Brasiliens Linksführer Lula schickt sich an, zum Präsidenten gewählt zu werden – es wäre eine Zeitenwende  ■ Von Astrid Prange

Wer fürchtet sich vorm roten Mann? Der Mann mit der roten Fahne, predigen seine Gegner, würde den Mittelstand zwingen, die schmucke Dreizimmerwohnung mit obdachlosen Bettlern zu teilen. Der Mann mit der roten Fahne, abfällig als bärtige Kröte beschimpft, sei Kommunist, und Kommunisten fressen bekanntlich Kinder.

Bei näherer Betrachtung sieht der Mann mit der roten Fahne alias Luis Ignacio Lula da Silva, Präsidentschaftskandidat der brasilianischen Arbeiterpartei PT, gar nicht so furchterregend aus. Der „kommunistische Kannibale“ präsentiert sich eher als gutmütiger, schlagfertiger Onkel. „Das Rot der PT-Fahne“, versichert Lula den Einwohnern des Städtchens Minacu inmitten des brasilianischen Bundesstaates Goias, „hat nichts mit Kommunismus zu tun. Rot steht für das Blut, das in unseren Venen fließt, um Brasilien wiederzubeleben!“

Fünf T-Shirts schwitzt „Lula“ unter der sengenden Sonne Goias' täglich durch. Die Genugtuung, die Stimmen der barfüßigen Landbevölkerung mit den zerfurchten Gesichtern zu erobern, verwandelt den 49jährigen in ein Energiebündel. „Ich hätte auch mit dem Flugzeug kommen können, doch dann hätte ich nicht gesehen, in welchem Zustand sich die Belem-Brasilia- Straße befindet. Noch nicht einmal Löcher auf der Straße stopfen kann die Regierung“, drischt er auf seine Zuhörer ein. Der Applaus feuert ihn an: „Wenn die brasilianische Elite es nicht schafft, dieses Land wieder hinzukriegen, dann muß das eben ein einfacher Drechsler machen!“

Seit einem Jahr peitscht Lula mit dem Omnibus quer durchs Land. Die Streifzüge durchs Landesinnere verschafften ihm gegenüber seinen Konkurrenten einen erheblichen Vorsprung. Umfragen zufolge steht der PT-Kandidat zu den Wahlen am 3. Oktober an erster Stelle.

„Brasilien ist kein modernes Land“

Lula genießt diesen Triumph sichtlich. Selbstbewußt verkauft er seine Schwächen nun als Stärken. Sicher, er hat die Präsidentschaftswahlen von 1989 gegen Fernando Collor verloren. Das gibt er auf jedem Podest sofort freimütig zu. Doch die größere Niederlage erlitt sein zunächst siegreicher Widersacher: Er wurde von einer parlamentarischen Untersuchungskommission der Korruption überführt und kam seiner zwangsweisen Amtsenthebung im Dezember 1992 mit dem Rücktritt zuvor. Das Impeachment von Expräsident Collor ist in erster Linie auf die hartnäckige Aufklärungsarbeit der petistas, wie die militanten Anhänger der Arbeiterpartei genannt werden, zurückzuführen.

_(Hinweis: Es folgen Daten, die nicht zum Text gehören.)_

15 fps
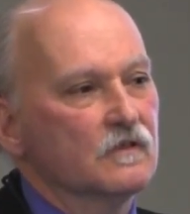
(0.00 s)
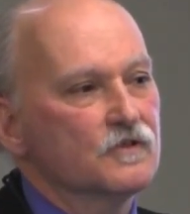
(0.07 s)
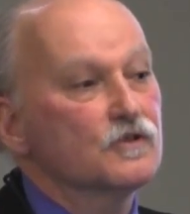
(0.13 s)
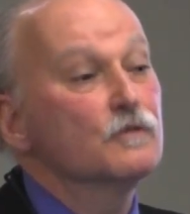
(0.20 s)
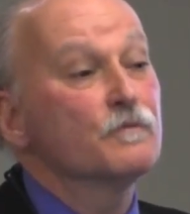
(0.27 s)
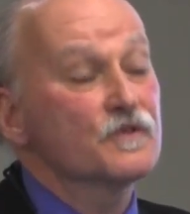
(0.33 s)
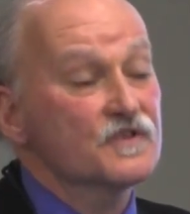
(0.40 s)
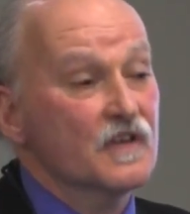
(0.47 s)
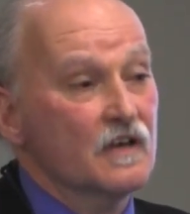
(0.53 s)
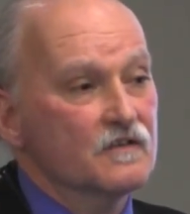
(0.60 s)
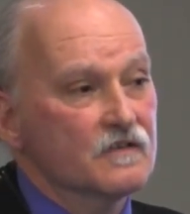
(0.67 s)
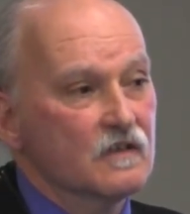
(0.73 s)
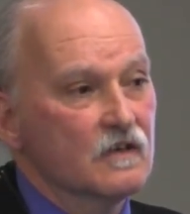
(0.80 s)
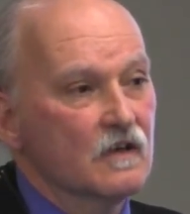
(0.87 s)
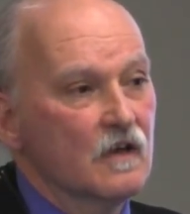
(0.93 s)

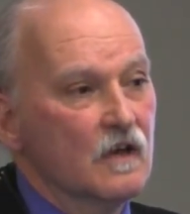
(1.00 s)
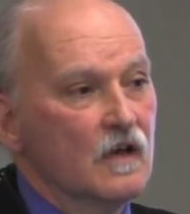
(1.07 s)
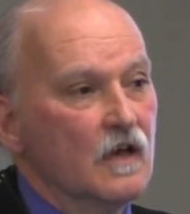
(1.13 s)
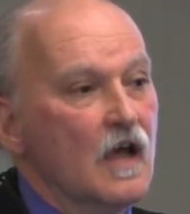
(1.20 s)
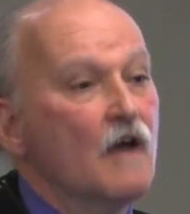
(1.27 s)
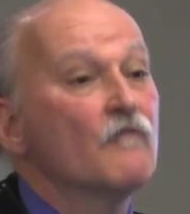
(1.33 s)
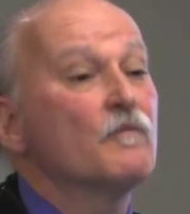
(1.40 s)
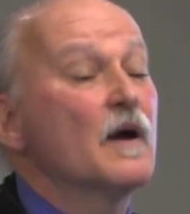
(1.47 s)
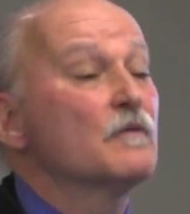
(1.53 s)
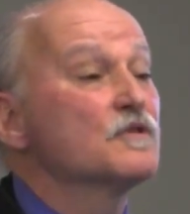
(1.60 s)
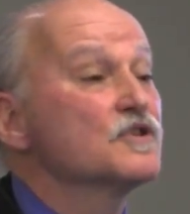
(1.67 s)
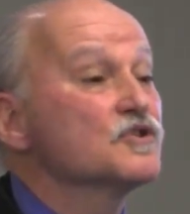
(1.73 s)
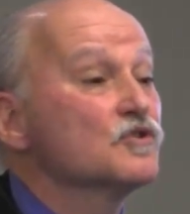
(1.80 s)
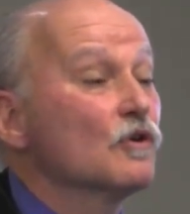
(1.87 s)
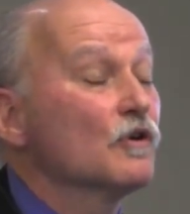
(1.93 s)
2% by
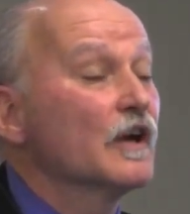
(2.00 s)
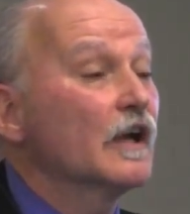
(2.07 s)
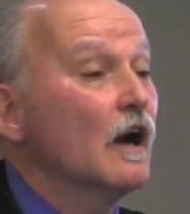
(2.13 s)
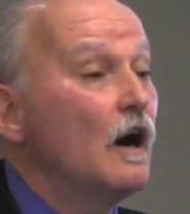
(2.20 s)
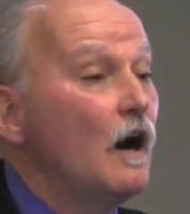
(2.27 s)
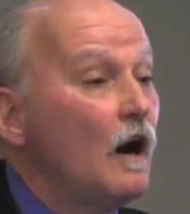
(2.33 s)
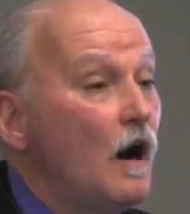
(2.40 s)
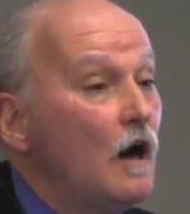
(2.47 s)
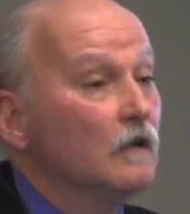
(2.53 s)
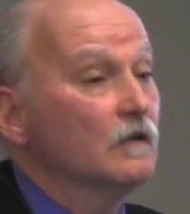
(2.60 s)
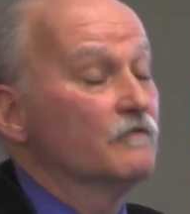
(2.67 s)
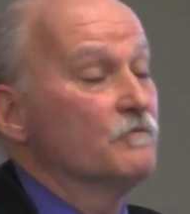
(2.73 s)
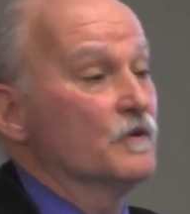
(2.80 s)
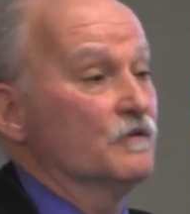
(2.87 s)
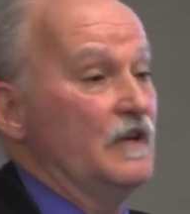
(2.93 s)
restoring all
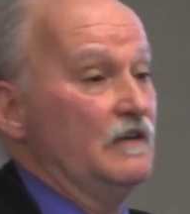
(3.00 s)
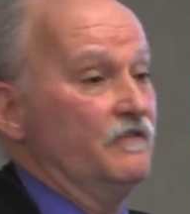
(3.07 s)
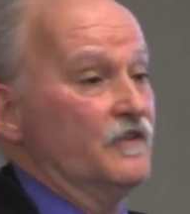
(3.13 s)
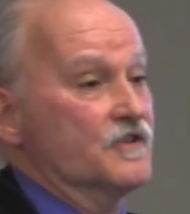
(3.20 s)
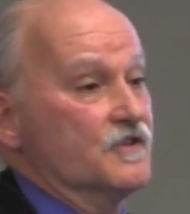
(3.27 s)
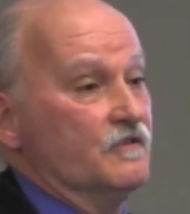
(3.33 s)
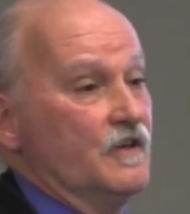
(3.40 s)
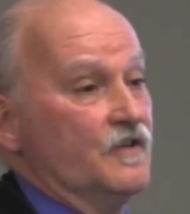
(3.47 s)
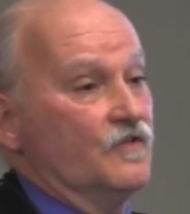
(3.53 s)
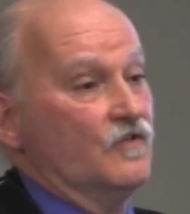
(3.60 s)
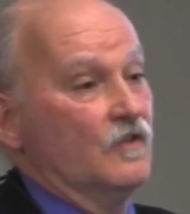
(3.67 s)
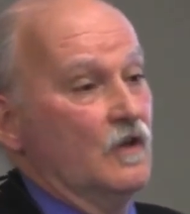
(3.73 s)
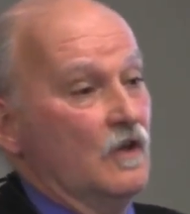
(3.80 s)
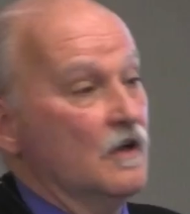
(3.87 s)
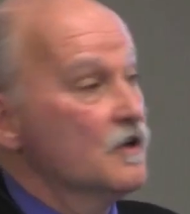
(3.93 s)
of marine
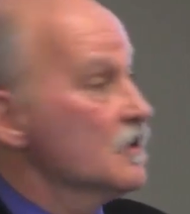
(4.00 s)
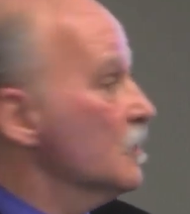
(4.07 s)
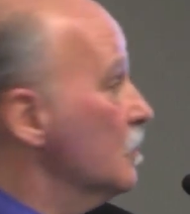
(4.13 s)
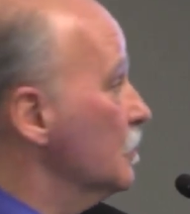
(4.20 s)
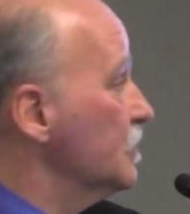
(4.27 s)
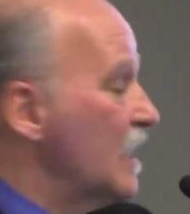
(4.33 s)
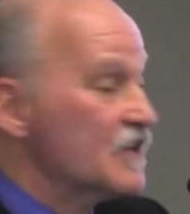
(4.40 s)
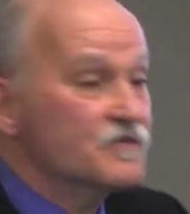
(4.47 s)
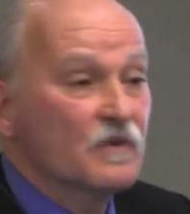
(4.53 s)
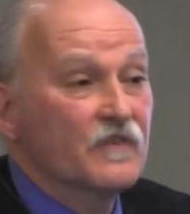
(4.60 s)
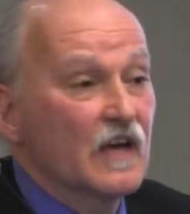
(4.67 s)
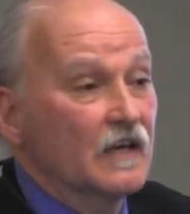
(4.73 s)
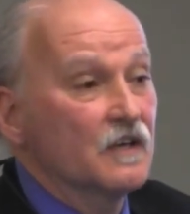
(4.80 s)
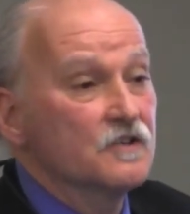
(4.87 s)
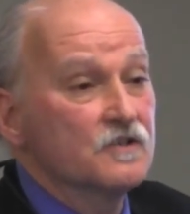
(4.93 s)
fisheries. Yes,
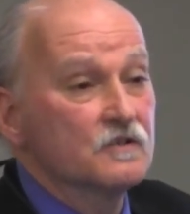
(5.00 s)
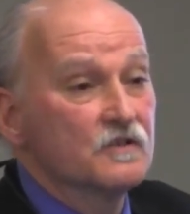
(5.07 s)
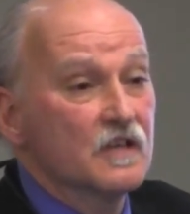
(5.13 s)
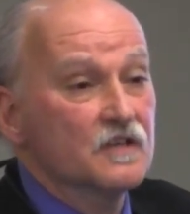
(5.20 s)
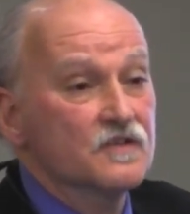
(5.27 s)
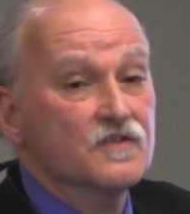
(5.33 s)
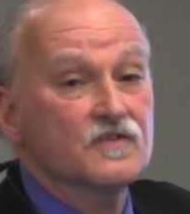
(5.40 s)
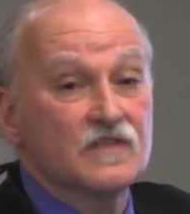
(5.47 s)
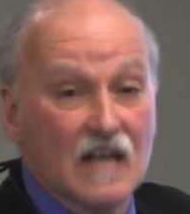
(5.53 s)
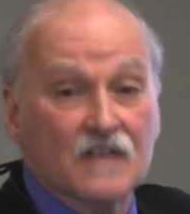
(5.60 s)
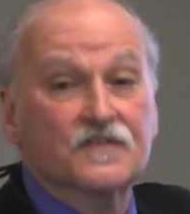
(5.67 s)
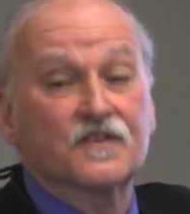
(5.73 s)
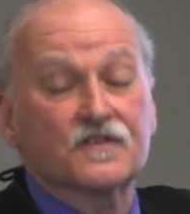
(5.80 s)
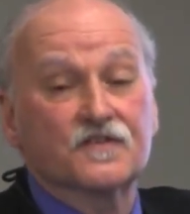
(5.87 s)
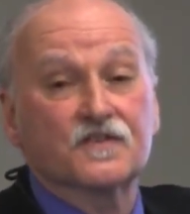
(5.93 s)
we've got to do this.
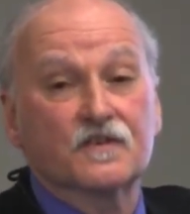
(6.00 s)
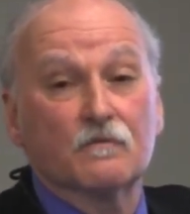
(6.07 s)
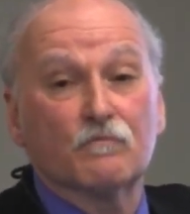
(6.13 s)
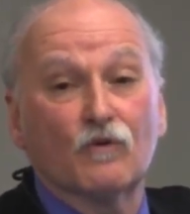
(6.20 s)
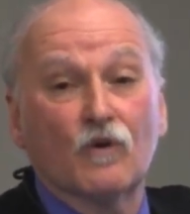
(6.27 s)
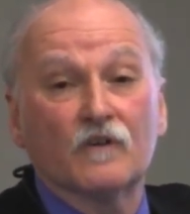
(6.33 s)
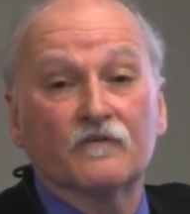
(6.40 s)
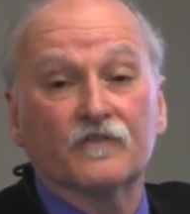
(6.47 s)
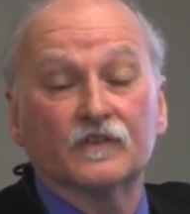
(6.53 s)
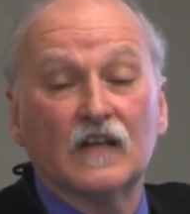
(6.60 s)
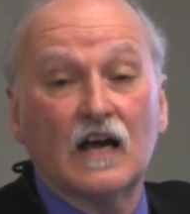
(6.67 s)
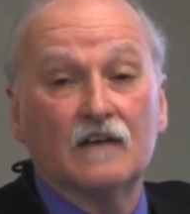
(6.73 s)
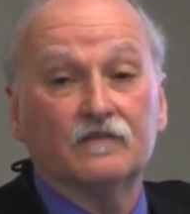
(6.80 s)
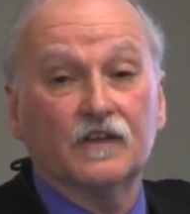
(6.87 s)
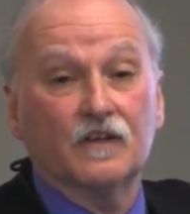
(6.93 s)
Yes, this is important for
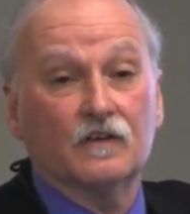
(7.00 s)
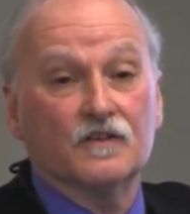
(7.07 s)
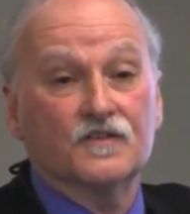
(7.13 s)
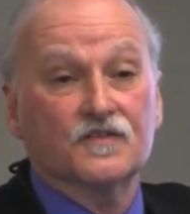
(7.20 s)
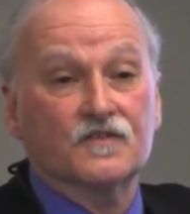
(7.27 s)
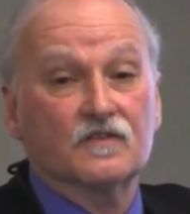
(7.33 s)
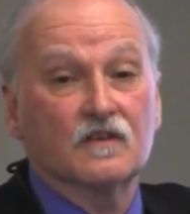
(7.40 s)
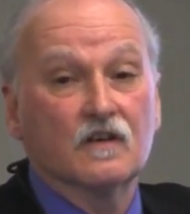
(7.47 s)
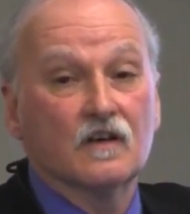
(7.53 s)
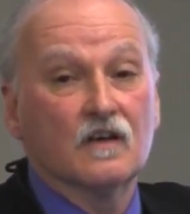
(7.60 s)
livelihoods.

Doch Lula verkneift sich bewußt Rachegelüste. „Collor war eine wichtige politische Lektion“, schmeichelt er der Landbevölkerung von Goias, die vor vier Jahren mit großer Mehrheit für den selbsternannten „Jäger der Korrupten“ stimmte. Mit dem gescheiterten „Experiment Collor“ scheiterte auch die von Collor proklamierte „Modernisierung“ Brasiliens. „Ein Land mit 150 Millionen Einwohnern und lediglich 30 Millionen Konsumenten ist nicht modern. Brasilien ist modern, wenn alle seine Kinder zur Schule gehen, und nicht, wenn die Importsteuer für Luxusautos gesenkt wird“, wettert Lula. Und mit einem einzigen Satz zieht er alle Zweifler auf dem Dorfplatz auf seine Seite: „Diese Leute kennen jede Kneipe in Paris, aber nicht in Minacu!“

Minacu, Babacu, Buriticupu – Dörfer im tiefsten Landesinneren von Brasilien, wo sich selten ein Politiker aus der Hauptstadt Brasilia hin verirrt. Auch Lula wußte nicht, daß ausgerechnet in Babacu die „Vereinigung der Kokosnußhackerinnen“ ihren Sitz hat. 300.000 Frauen im Bundesstaat Tocantins verdienen ihren Lebensunterhalt damit, daß sie Kokosnüsse zerschlagen und die Kerne an Fabriken verkaufen, die daraus wertvolles Kokosöl gewinnen. Seitdem die brasilianische Regierung die Importsteuer für Kokosöl auf zwei Prozent herabgesetzt hat, müssen die Frauen nun um ihre Existenz bangen. „Unter wirtschaftlichen und finanziellen Aspekten ist die Entscheidung genial, für die Kokosnußhackerinnen jedoch bedeutet sie das Ende“, doziert Lula. Und er wieder einmal gibt er sich scheinbar nachsichtig: Weder Collor noch Fernando Henrique Cardoso – ehemaliger Wirtschaftsminister und jetzt Präsidentschaftskandidat der Partei PSDB – hätten dies aus bösem Willen getan, nein, sie würden die Probleme schlicht und ergreifend nicht kennen. „Das einzige, was sie über Kokosnüsse wissen, ist, daß sie mit dem Kokoswasser am Wochenende am Swimmingpool ihren Whiskey verlängern können“, poltert Lula, und wieder erntet er den dicken Applaus seiner Zuhörer.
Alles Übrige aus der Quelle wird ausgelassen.